Thesis Defense: Learning Characters with Noise, Multiplication Codes and Cryptographic Hard-Core Predicates

Speaker: Adi Akavia , MIT
Date: August 15 2007
Time: 1:00PM to 2:30PM
Location: 32-G449 Kiva
Host: Shafi Goldwasser, MIT
Contact: Joanne Hanley, 3-6054, joanne@csail.mit.edu
Abstract
Fourier analysis has proved to be of great value in complexity and cryptography, employed in achieving seminal results such as the Goldreich-Levin cryptographic hard-core predicates, the Linial-Mansour-Nisan lower bounds on AC0 circuits and Hastad's tight inapproximability results. Computing the Fourier transform of a function f can be done in time O(N log N) using the FFT algorithm (for N the size of f's domain). This time bound clearly cannot be improved below O(N) as the output length itself is of length N. Nevertheless, it turns out that it often suffices to find the /significant/ Fourier coefficients of f, that is, say, those occupying 1% of its energy. This raises the computational task of /finding /these significant coefficients. We explore this task in general settings: (1) We address (complex) functions f over /any /finite abelian group. (2) We consider
various models by which the input function f is given. (3) We consider various distance measures by which the "significant" Fourier coefficients are defined. We name this the /Learning Characters with Noise/ problem. (Where characters are the Fourier basis functions.)

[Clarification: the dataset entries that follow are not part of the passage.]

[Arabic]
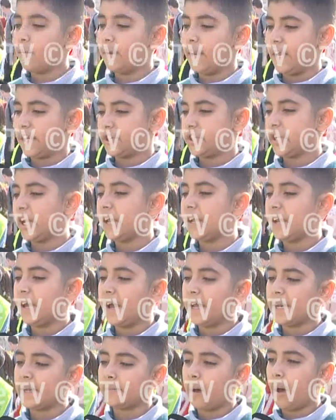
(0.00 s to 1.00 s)
والأشياء اللي
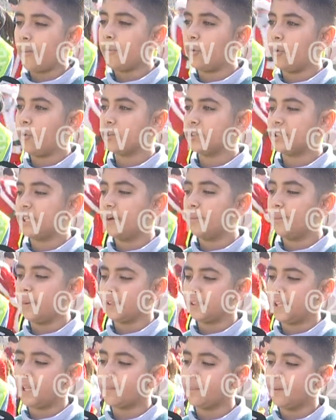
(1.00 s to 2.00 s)
أنا ما بعوزها
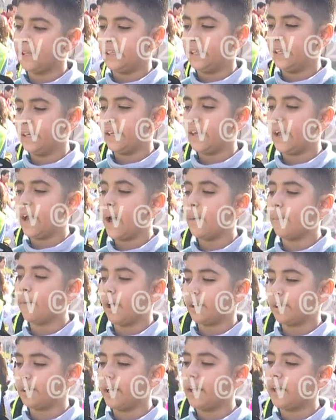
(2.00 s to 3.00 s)
وبطل بدي إياها
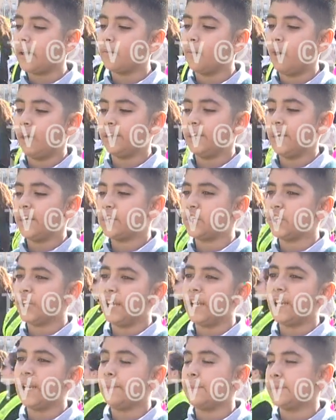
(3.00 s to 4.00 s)
بعطيها للمحتاجين هن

Special cases of the problem of Learning Characters with Noise have been studied before. One example is the /Learning Parity with Noise/ problem in which the input is restricted to functions over the Boolean cube
{0,1}^n and access to f is given via random samples. Other example studied in the context of approximation theory is the task of finding /sparse Fourier representations,/ where functions f over the Boolean cube {0,1}^n and over the group of integers modulo N were considered in the query access model.

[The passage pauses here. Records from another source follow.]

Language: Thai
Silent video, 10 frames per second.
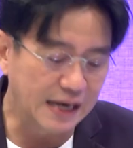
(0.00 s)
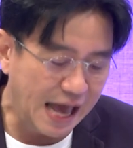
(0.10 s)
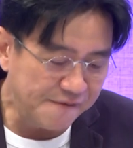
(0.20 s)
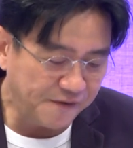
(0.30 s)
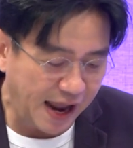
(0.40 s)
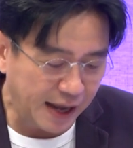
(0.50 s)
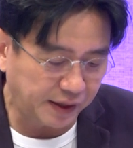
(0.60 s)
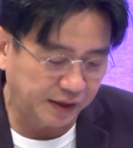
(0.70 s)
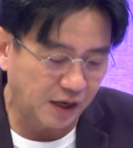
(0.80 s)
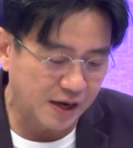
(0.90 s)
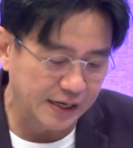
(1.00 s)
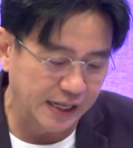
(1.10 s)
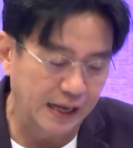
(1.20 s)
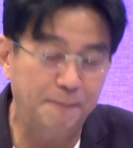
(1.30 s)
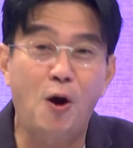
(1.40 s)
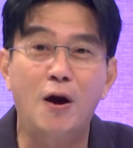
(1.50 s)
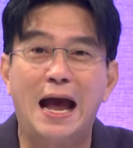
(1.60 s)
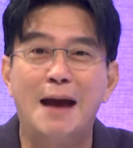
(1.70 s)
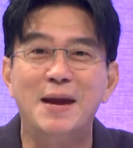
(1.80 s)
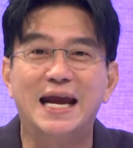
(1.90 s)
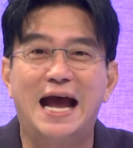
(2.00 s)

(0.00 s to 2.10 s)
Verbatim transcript: งไลฟ์แฮกตอนนี้พ่อค้าแม่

We study the complexity of Learning Characters with Noise problem presenting algorithms solving several of the variants and conjecturing intractability of others variants. We explore applications of our algorithms and conjectures to cryptography and coding theory.
- In coding theory, we introduce new families of error correcting codes exhibiting a variety of combinatorial and algorithmic properties. For example, we show a family of codes with efficient list decoding algorithm, efficient local decoding algorithm (with O(1) running time and query complexity), constant distance and exponentially small rate. Other codes families we present have polynomial (and even constant) rate with weaker decoding algorithms.
- In cryptography, we explore cryptographic hard-core predicates -- a fundamental cryptographic primitive central for many applications such as pseudo-randomness and semantically secure encryption. We introduce a unifying framework for proving that a predicate is hard-core for a one-way function, and apply it to a broad family of functions and predicates showing new hardcore predicates for well known one-way function candidates as well as reproving old results in an entirely
different way. Our framework extends the list decoding method of Goldreich and Levin for proving hard-core predicates.